Con la que está cayendo, ¿cómo puede hablar estilo vendedor de coches usados, o de productos para evitar la caída del cabello, auténticos estafadores ambos gremios, en términos generales, y salvo alguna –rara- excepción.

Los ataques, en mi opinión injustificados, hacia su padre, el rey anterior, quien disfruta del mismo derecho a la presunción de inocencia que cualquiera de nosotros, no me parecen propios ni de un hijo ni de un Rey.

Que yo sepa, nadie le ha procesado por nada, ni hay ninguna causa criminal abierta contra él, por mucha que la fiscala generala de la PSOE –y de Garzón- vaya filtrando a los medios que hay tres causas abiertas contra él, o investigaciones prejudiciales, pues, repito, no tengo noticia alguna de que existan diligencias previas incoadas contra el anterior Jefe del Estado, y Rey emérito.

Visto el discurso, parece que lo ha escrito la larga mano de la periodista, su todavía esposa, “la Reina”, como él dice.

Supongo que Su majestad sabrá, o debería saber, que la Constitución solo habla de un Rey, de la rama o dinastía de los Borbones, y que sus respectivas esposas, en su caso, o maridos, solo serán los consortes, y eso mientras lo sean, pero nada más.

La Constitución únicamente prevé la Regencia, en la persona de ese consorte real, cuando la persona que vaya a sucederle en el Trono, y por lo tanto en la Jefatura del Estado, sea menor de edad, como sucedería si Felipe VI falleciera, Dios no lo quiera, por las razones que fueren.

¿Se imaginan ustedes cuanto iba a durar la institución –y no debería darle ideas a algunos-, con una señora divorciada, dos veces abortista, según el libro de su primo, y de ideas republicanas, según sus amigos, asumiendo la Regencia de España…?
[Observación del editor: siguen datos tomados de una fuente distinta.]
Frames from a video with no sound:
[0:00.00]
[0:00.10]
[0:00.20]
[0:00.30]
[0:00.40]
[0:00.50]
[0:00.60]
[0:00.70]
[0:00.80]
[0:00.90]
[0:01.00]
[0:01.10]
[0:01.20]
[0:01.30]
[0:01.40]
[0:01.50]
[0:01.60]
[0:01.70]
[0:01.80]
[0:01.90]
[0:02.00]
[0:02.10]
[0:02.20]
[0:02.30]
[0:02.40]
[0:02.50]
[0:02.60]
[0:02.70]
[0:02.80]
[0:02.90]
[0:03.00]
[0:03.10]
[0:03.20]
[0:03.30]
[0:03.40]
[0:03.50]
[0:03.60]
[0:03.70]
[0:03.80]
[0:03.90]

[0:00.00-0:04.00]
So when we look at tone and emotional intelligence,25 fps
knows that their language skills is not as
(Y que le cae mal al 90% de la población, y eso como mínimo, añado yo).

En fin, poco que añadir. Este rey nos lleva de decepción en decepción, y al final la monarquía acabará cayendo, más pronto que tarde, como cae la fruta madura de los árboles.

Decía don Jaime Peñafiel que en España no hay monárquicos, sino juancarlistas… Y añado yo: ahora, ni eso.
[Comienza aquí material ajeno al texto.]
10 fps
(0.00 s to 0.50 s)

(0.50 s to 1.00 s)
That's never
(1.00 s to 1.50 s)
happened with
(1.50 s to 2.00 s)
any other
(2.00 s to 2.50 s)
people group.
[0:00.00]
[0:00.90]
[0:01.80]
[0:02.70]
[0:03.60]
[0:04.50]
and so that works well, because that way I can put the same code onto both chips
En lugar de situar en un segundo plano, o tercero, a su todavía esposa, el Rey se empeña en resaltar el papel, a todas luces absurdo, de su mujer, quedando como un calzonazos, en la acepción española del término.

De verdad que lo siento, pues me hubiera gustado alabar el papel y el discurso del Rey, pero me es imposible, por simples razones de coherencia intelectual y personal.

¡Para este discurso, no necesitábamos un Rey!

Seguramente el mensaje a lo Maduro del presidente de gobierno ficticio (el real es Pablo Iglesias) el próximo martes, será más de lo mismo, pero con más convicción, que Sánchez tiene una gran capacidad para creerse sus propios mentiras.

¿Será algún tipo clase de trastorno narcisista de la personalidad, o incluso psiquiátrico…?

En resumen: España se encamina hacia el precipicio de la historia, o el desguace como nación, y el Rey sigue al volante, tan tranquilo, como si aquí no pasara nada.